The government has admitted it got the settings wrong for First Home Grants and as a result the scheme is heading for the lowest number of grants paid out since it began.
The grants aim to help first home buyers raise a deposit but price caps are widely seen as far too low in an overheated housing market.
Changes were made in April to make it easier to access the grants of up to $10,000, but the numbers being approved have now dropped for the third month in a row.
In April, 1045 grants were paid, dropping to 954 in May and 807 in June.
While the number of grants paid was 4 percent higher this quarter (2806) than the first quarter of this year (2698), only 5504 grants in total have been paid this year.
At this rate, it will be the lowest number of grants paid since 2014, the year the scheme was launched.
The number of grants paid have been consistently dropping over the past four years, from an all time high of 17,160 in 2018 to just 13,978 in 2020.
This came as no surprise to First Home Buyers Club's Lesley Harris, who said the cap for a new build in Auckland of $700,000 simply doesn't cut it.
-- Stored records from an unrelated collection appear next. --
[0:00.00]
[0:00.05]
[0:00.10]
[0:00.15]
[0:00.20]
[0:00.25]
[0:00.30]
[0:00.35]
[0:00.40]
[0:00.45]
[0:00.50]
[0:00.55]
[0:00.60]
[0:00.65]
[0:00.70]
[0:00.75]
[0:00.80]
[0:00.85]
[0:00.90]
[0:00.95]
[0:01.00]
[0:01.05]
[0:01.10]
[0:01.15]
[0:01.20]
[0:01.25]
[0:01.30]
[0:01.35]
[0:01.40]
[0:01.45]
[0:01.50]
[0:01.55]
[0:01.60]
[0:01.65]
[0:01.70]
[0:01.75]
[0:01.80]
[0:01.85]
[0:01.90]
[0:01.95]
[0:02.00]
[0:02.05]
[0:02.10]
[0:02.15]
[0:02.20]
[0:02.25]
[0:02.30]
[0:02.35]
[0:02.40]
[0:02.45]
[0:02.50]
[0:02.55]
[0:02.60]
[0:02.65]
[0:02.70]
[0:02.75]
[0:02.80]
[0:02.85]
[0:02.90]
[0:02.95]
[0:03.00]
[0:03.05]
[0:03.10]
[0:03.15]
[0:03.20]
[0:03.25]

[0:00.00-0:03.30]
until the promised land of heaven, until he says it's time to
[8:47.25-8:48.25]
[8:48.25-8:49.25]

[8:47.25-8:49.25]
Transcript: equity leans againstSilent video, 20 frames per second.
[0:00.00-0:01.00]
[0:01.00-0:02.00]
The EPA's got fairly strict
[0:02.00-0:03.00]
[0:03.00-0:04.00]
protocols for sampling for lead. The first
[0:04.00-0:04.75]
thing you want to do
"It's just so disheartening for people to have something there as a bit of a carrot and then when it comes down to it, realise that you know there's only a very small pinch of people that actually qualify."
Lesley Harris wants the government to get rid of the KiwiSaver requirement for the grant, and to do away with not only price caps but the income caps for couples of $150,000.
"In order to get a $600,000 mortgage, which is very much what you would actually need to generally get a first home in some of the main cities, you're going to need to have a combined income of over $150,000, with no children and no debt. So what we're actually seeing is they're just seeing way too many hoops."
National Party housing spokesperson Nicola Willis said the government should have known the caps could not keep up with runaway prices.
"They were warned the caps were too low. They denied it and look, we can see from the evidence now that yes, the caps were too low and the scheme is not assisting first home buyers in the numbers that were promised or in the numbers that have historically been achieved."
Housing Minister Megan Woods agrees that the price caps aren't high enough and said she had been working on it.
"The work that I'm doing at the moment is around indexing those first home products to house prices. Now, there's a careful balance that needs to be struck here; we don't want the products themselves to become inflationary and a source of inflation to house prices."
"But we are doing that work because at the moment to change the caps you've got to go back to Cabinet every time."
Woods said she will announce changes to the price caps in a couple of months.
The government is yet to consider the income cap or KiwiSaver requirement, but Woods said she was open to the idea.
Prime Minister Jacinda Ardern told Morning Report any changes to First Home Grants need to be balanced.
"They are constructed in such a way so that we don't see first home buyers taking on more debt than they're able to sustain."
But, she said unsustainable house price growth is impacting first home buyers and is a concern for the market more generally.
The government has pulled every lever it has available, she said, despite ruling out a Capital Gains Tax.
"Yes, I ruled out Capital Gains Tax because I had to listen to New Zealanders who told me they did not favour that policy but that has not stopped us making substantial moves across housing because there is no one thing that will fix this market which is why we are doing many things."
The finance minister and the Reserve Bank are moving to tighten mortgage lending, in an attempt to dampen the property market.
Ardern said she had to allow the Reserve Bank to do their job.
"We have said explicitly in our MOU with the Reserve Bank that we want them to ensure that they try not to impact first home buyers to the extent that that is possible."